*Problem statement*. Would you retype exactly the lines below, from the one containing "[0:05.00-0:06.00]" through the end of the entries, both ends included, but not the pictures?

*Data for review*.
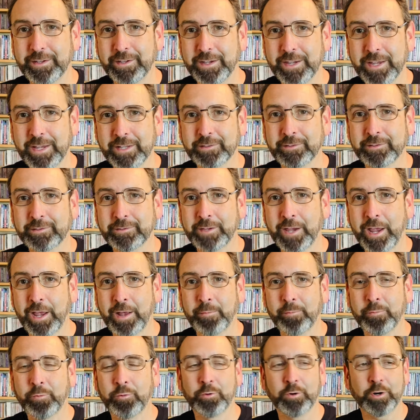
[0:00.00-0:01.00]
It's
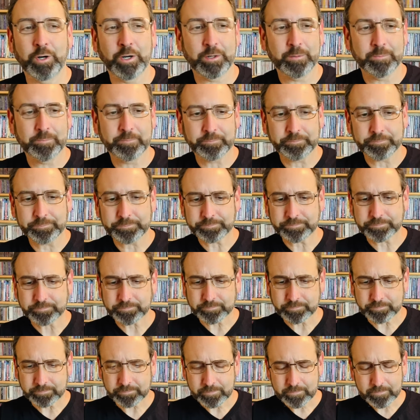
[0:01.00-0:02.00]
soundboard
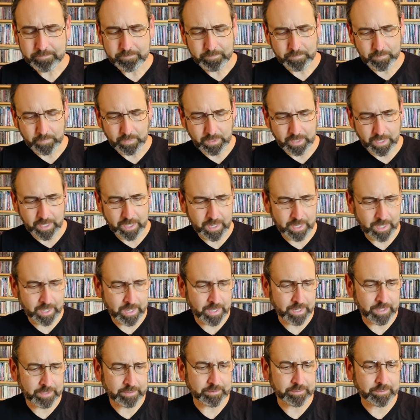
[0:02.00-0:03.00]

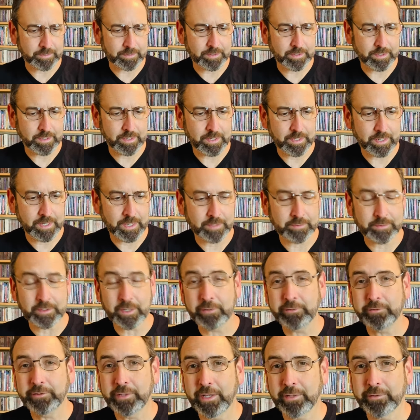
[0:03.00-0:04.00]
and it
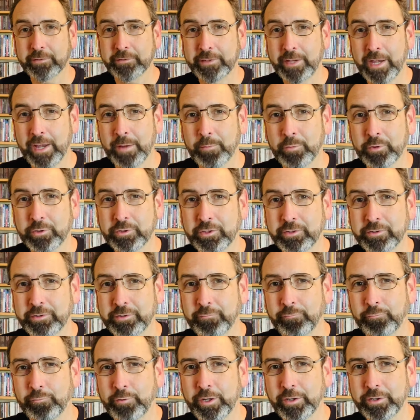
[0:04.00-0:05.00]
does sound soundboard, just
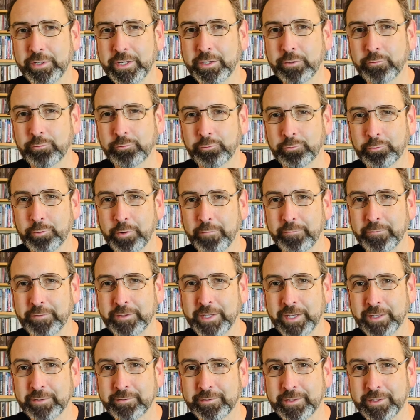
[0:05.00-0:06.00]
really sort of
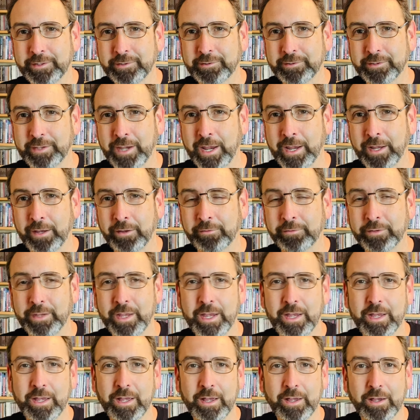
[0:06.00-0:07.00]
distant sound.
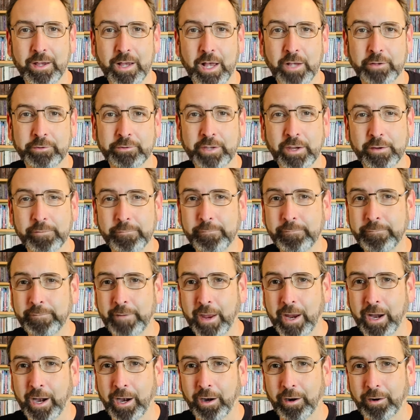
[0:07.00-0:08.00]
I'll say
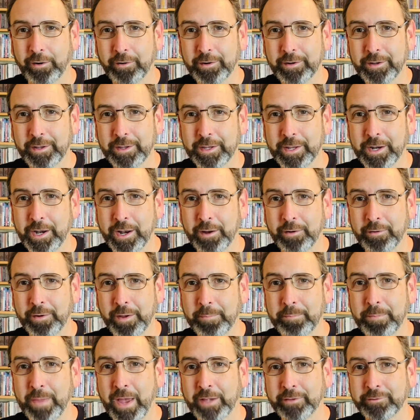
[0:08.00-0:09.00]
fair, you know,
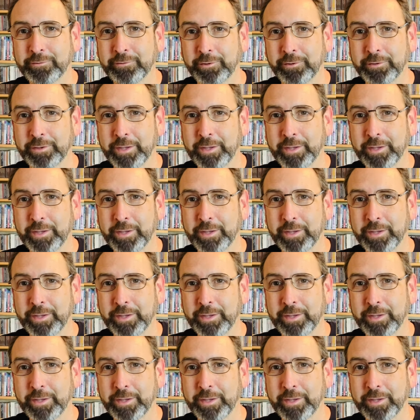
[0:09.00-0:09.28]
at best on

*Solution*.
[0:05.00-0:06.00]
really sort of
[0:06.00-0:07.00]
distant sound.
[0:07.00-0:08.00]
I'll say
[0:08.00-0:09.00]
fair, you know,
[0:09.00-0:09.28]
at best on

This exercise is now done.